My Black Brother, Part Two

A while back, I wrote about Cavonte Johnson, who was taken in by my parents a few years ago. Today, Cavonte will give the speech at his high school commencement, graduating with honors from Edina High School. He’s also been awarded the Gates Millennium Scholarship and several other scholarships, meaning that his education will be fully funded all the way through a Ph.D., should he choose to pursue one.

Over the weekend, the StarTribune published a wonderful article on Cavonte and my parents, and a truly moving video. If you need a day brightener, I encourage you to watch it.

Cavonte Johnson walked into Sarah and Doug Jones’ Edina home and flopped on to their couch, an arm draped across his forehead and eyes closed.

“I want to go home,” the fourth-grader thought, ignoring the Christmas party going on around him.

Home had been a moving target for Cavonte, who’d been shuffled among foster homes and relatives since he was 2.

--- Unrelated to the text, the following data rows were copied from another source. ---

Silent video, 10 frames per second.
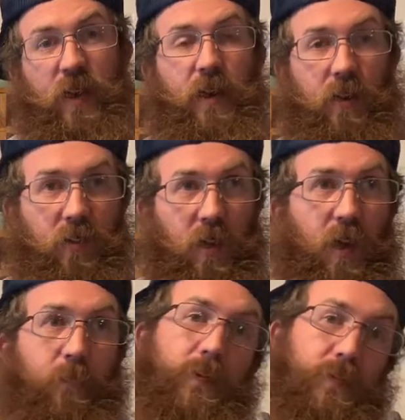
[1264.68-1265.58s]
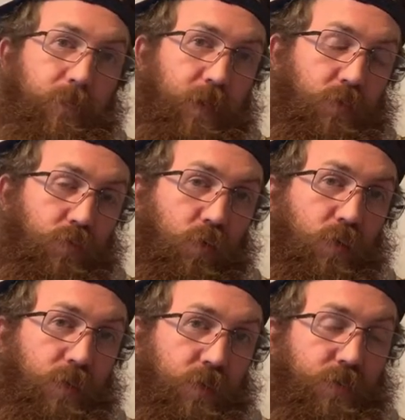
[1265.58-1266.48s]
that, I'll comp it to make sure
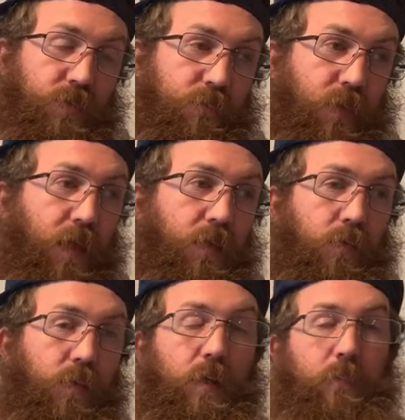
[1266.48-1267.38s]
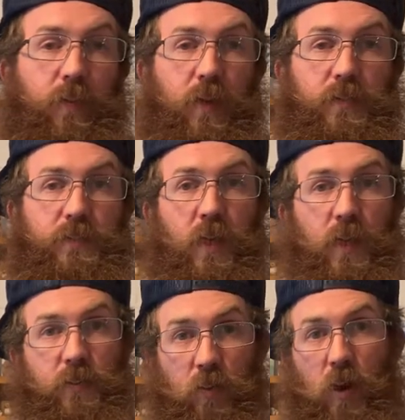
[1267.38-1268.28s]
that there is some value in it, because
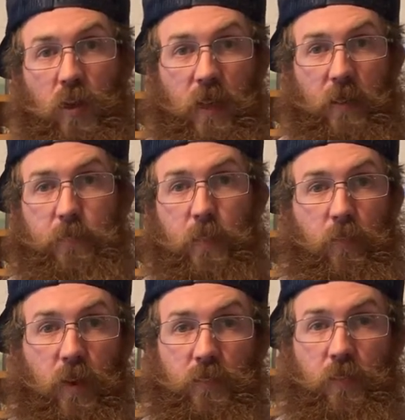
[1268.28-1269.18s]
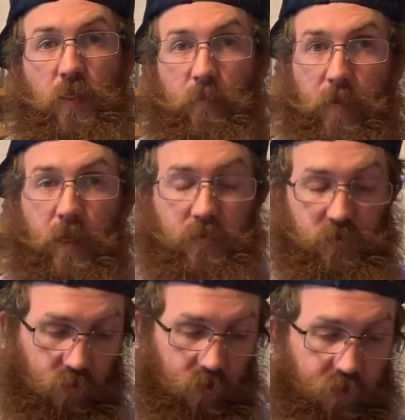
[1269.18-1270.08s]
there are a lot of people out there that buy
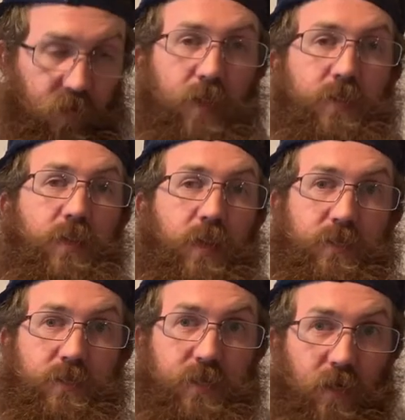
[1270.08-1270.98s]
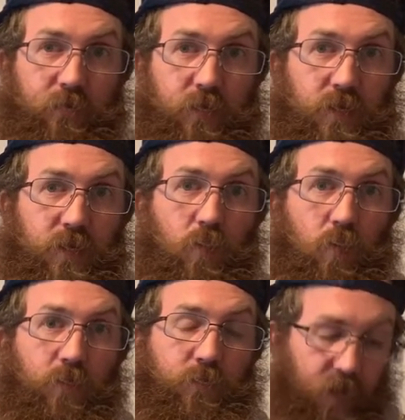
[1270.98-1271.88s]
these sort of things, and it's definitely
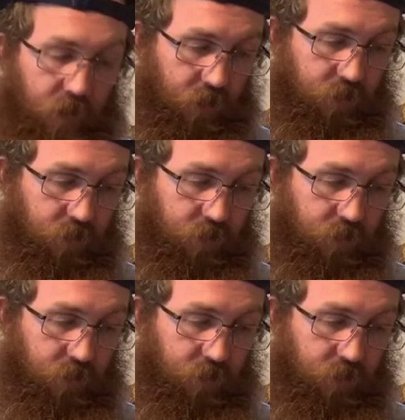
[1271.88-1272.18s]
worth getting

But Sarah Jones saw potential in the struggling, sullen boy who was barely able to read. Years later, he moved in with the couple, who nurtured his impressive math talents.

On Monday, Cavonte will graduate from Edina High School as an award-winning top scholar with a chance to play college football next year.

His transition from troubled kid to superstar student wasn’t easy, but Cavonte never thought about giving up. “I don’t make excuses,” said Cavonte, 18, one of two students chosen to speak at commencement.

“That’s the motto I try to live by. No excuses.”

via Edina teen triumphs over trouble with graduation | StarTribune.com.

  • Christopher Hibma

    Great piece, Tony. What a moving story.

  • http://davehuth.com/blog Dave H.

    You know I love this Tony and you know why.

  • Mary

    Thanks for sharing this, Tony. You both have awesome folks!

  • http://www.blackcoffeereflections.com Tim

    That’s incredible – I remember when you first posted about Cavonte, still among my favorite things you’ve shared.

  • http://lifeasmission.com JR Rozko

    Beautiful story, thanks for sharing Tony. Hope this lingers with me right into my 60′s!